■ **How to complete this task**
Print the records below exactly as they appear. Omit all pictures.

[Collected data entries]

BEGIN

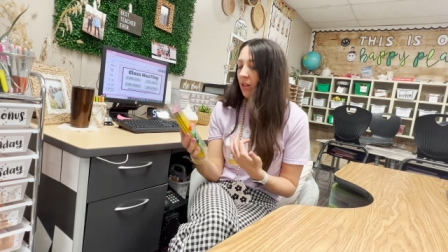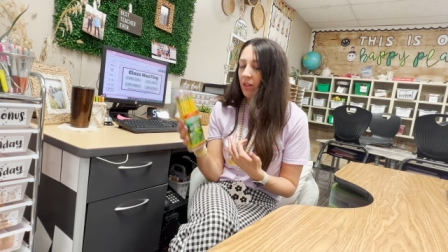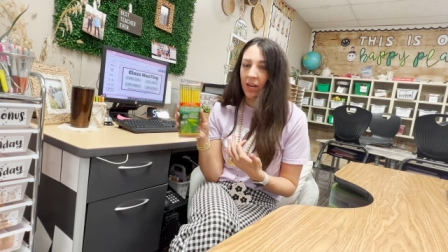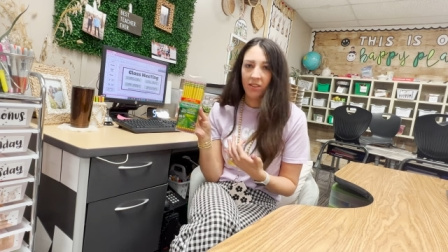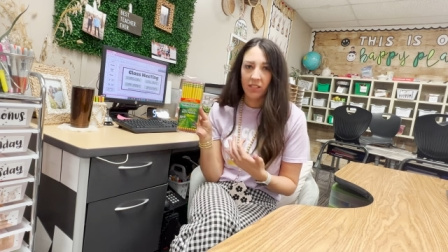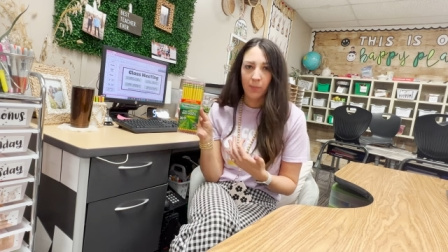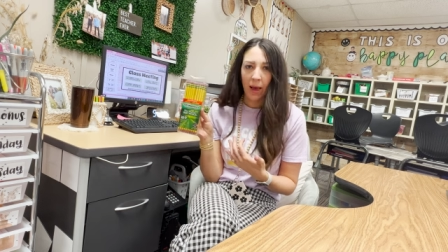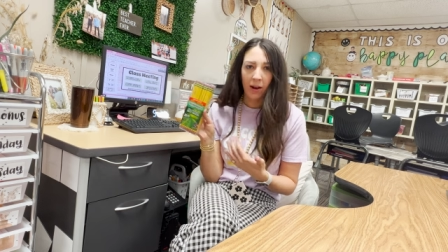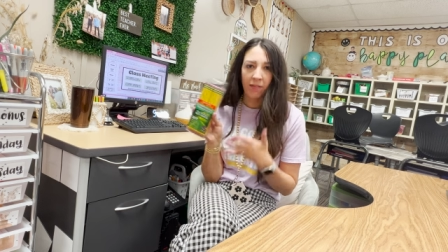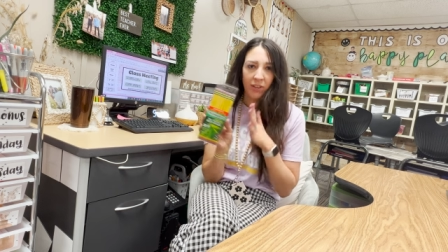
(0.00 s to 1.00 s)
like this
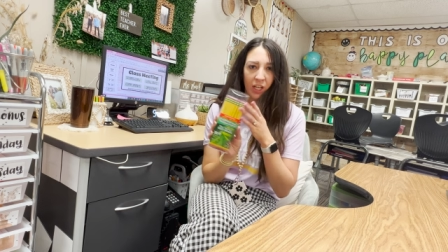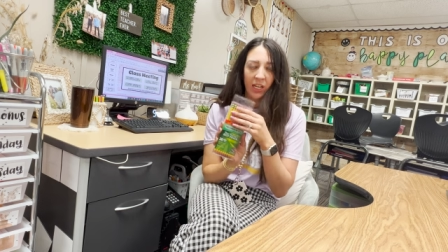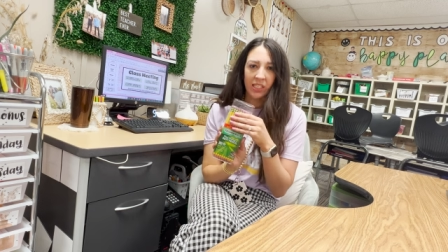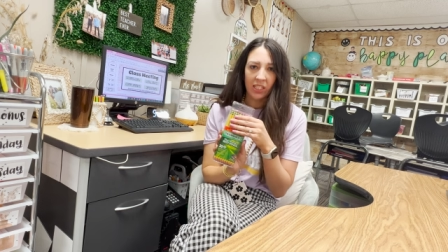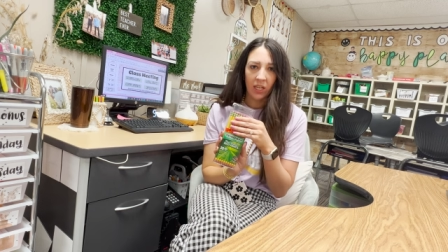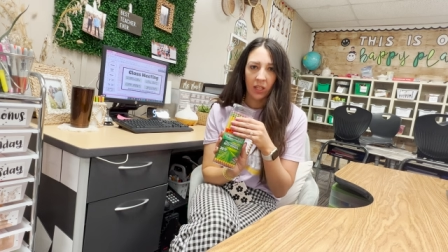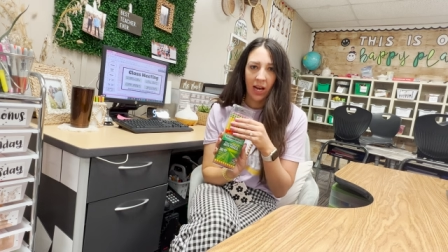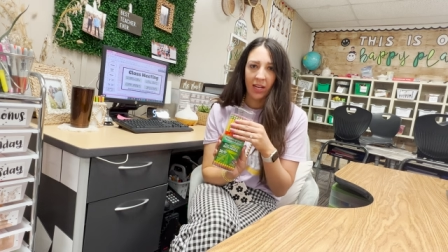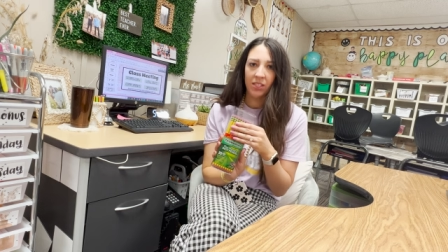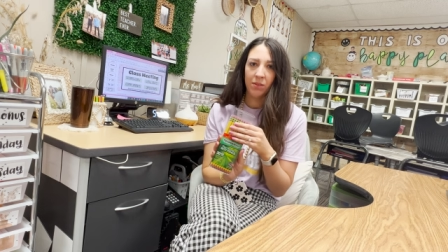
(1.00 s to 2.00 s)
pack of 30 is gonna
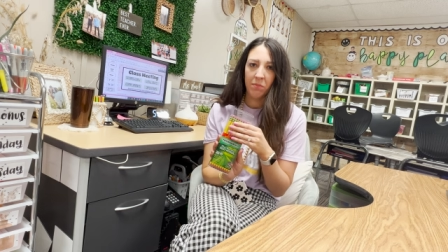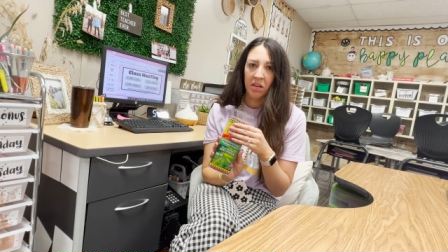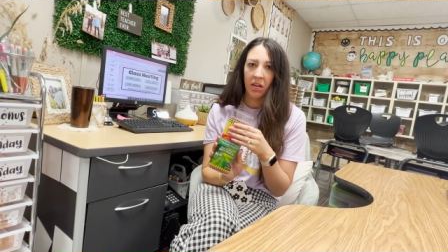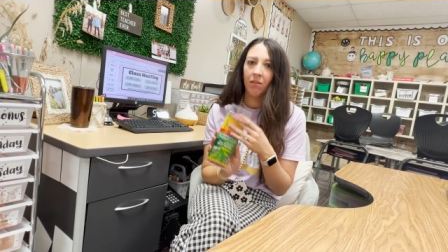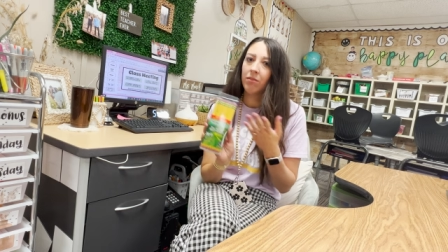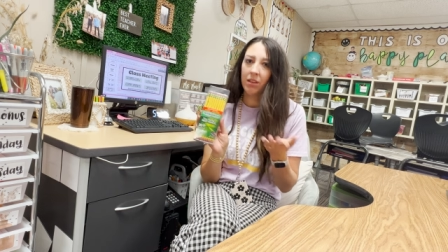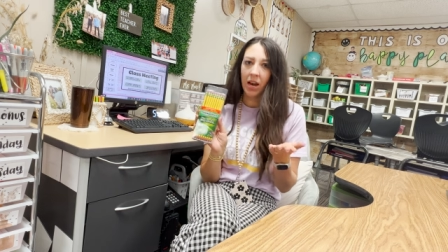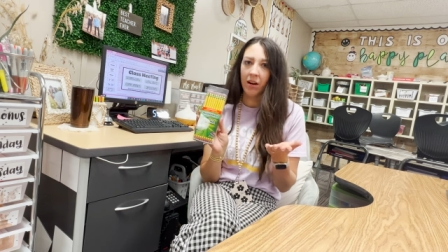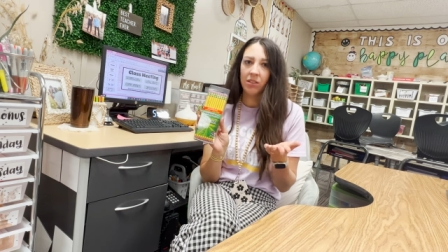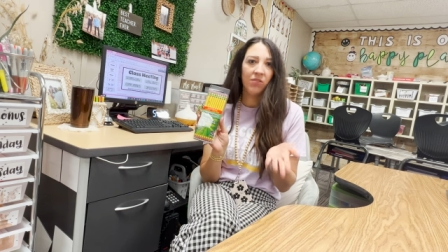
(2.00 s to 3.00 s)
last me the
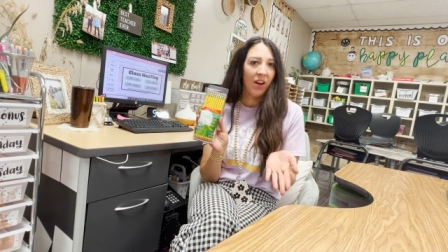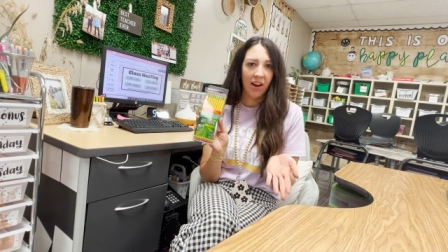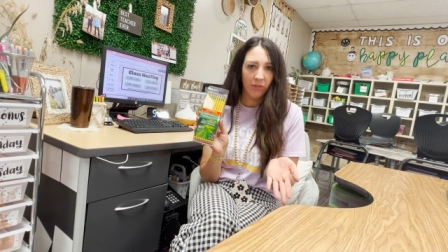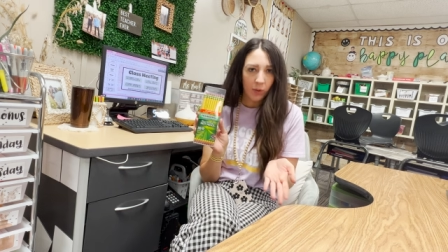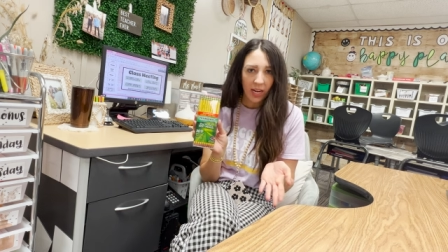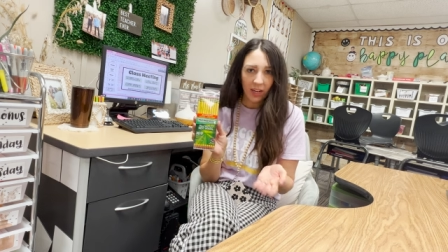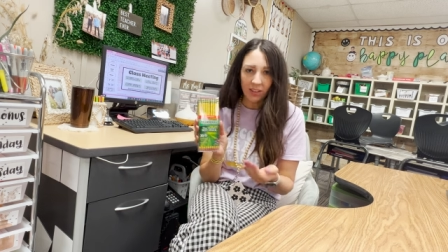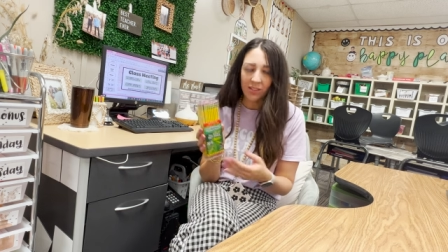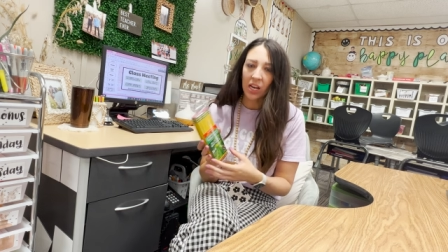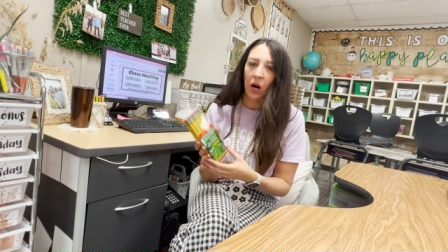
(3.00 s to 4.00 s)
next five
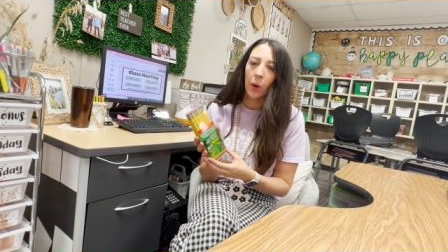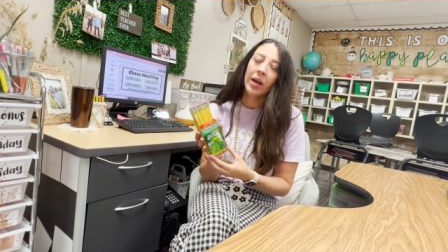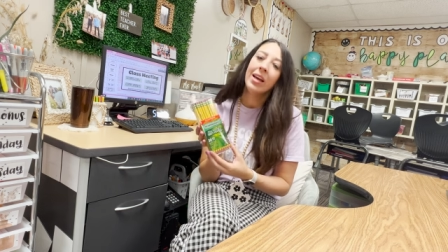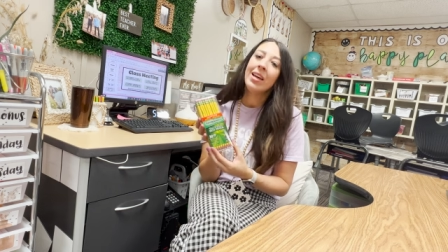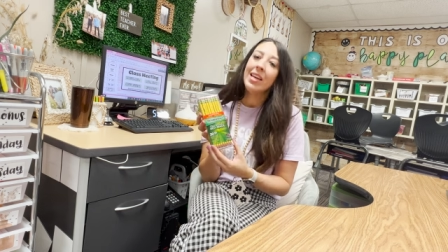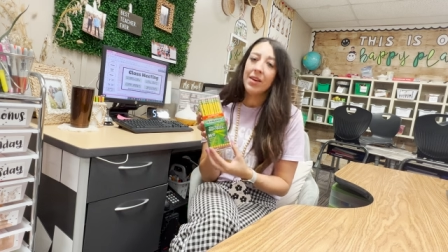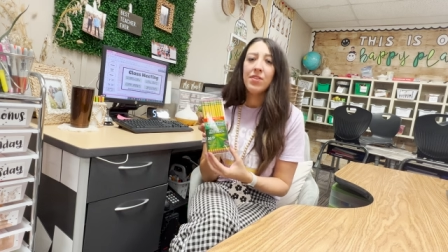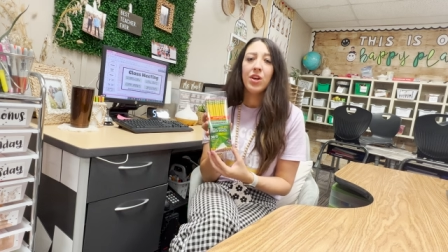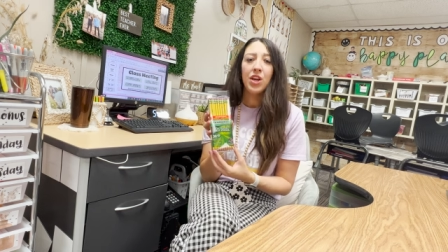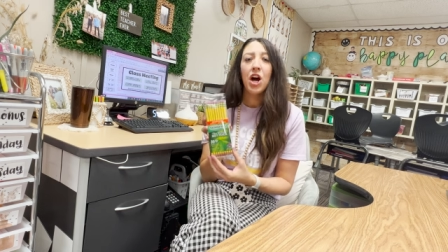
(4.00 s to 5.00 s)
weeks. So
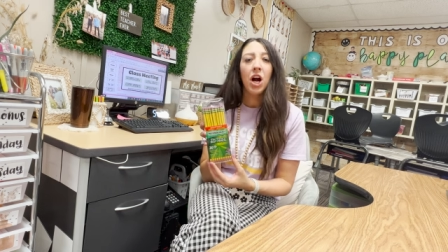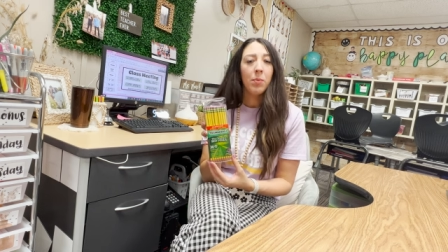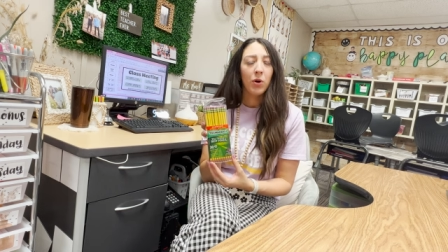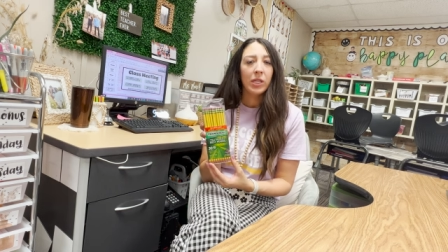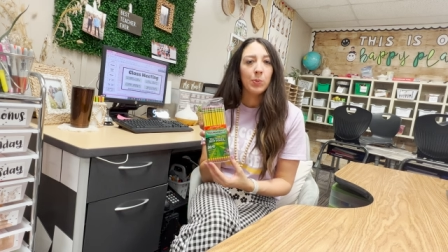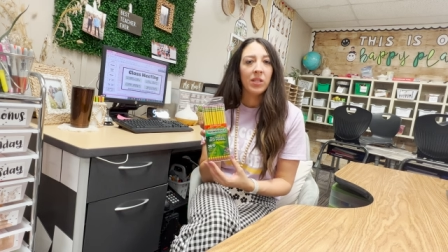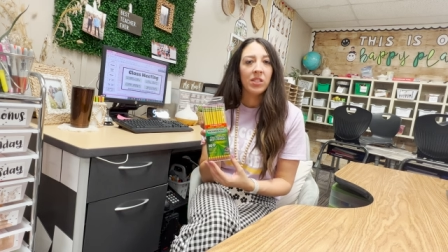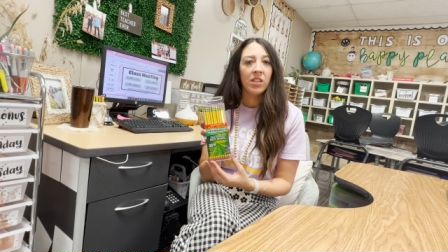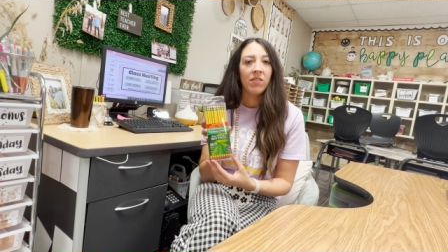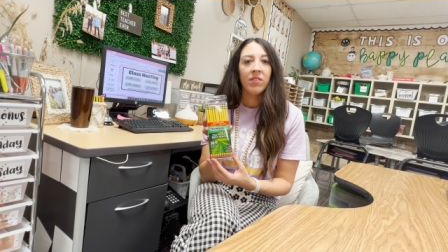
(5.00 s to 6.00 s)
even though they are more
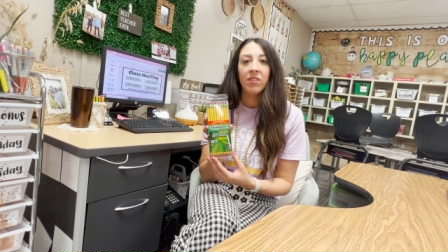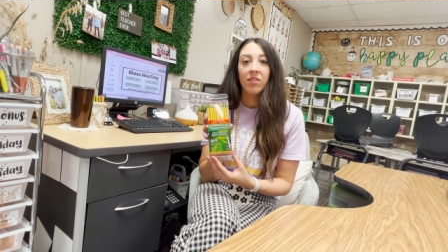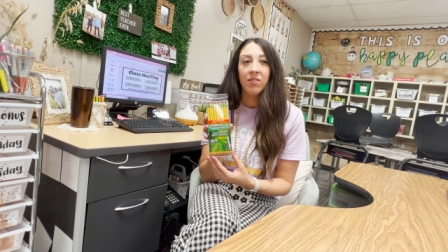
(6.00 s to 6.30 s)
expensive,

END

■ **Task solution**
(0.00 s to 1.00 s)
like this
(1.00 s to 2.00 s)
pack of 30 is gonna
(2.00 s to 3.00 s)
last me the
(3.00 s to 4.00 s)
next five
(4.00 s to 5.00 s)
weeks. So
(5.00 s to 6.00 s)
even though they are more
(6.00 s to 6.30 s)
expensive,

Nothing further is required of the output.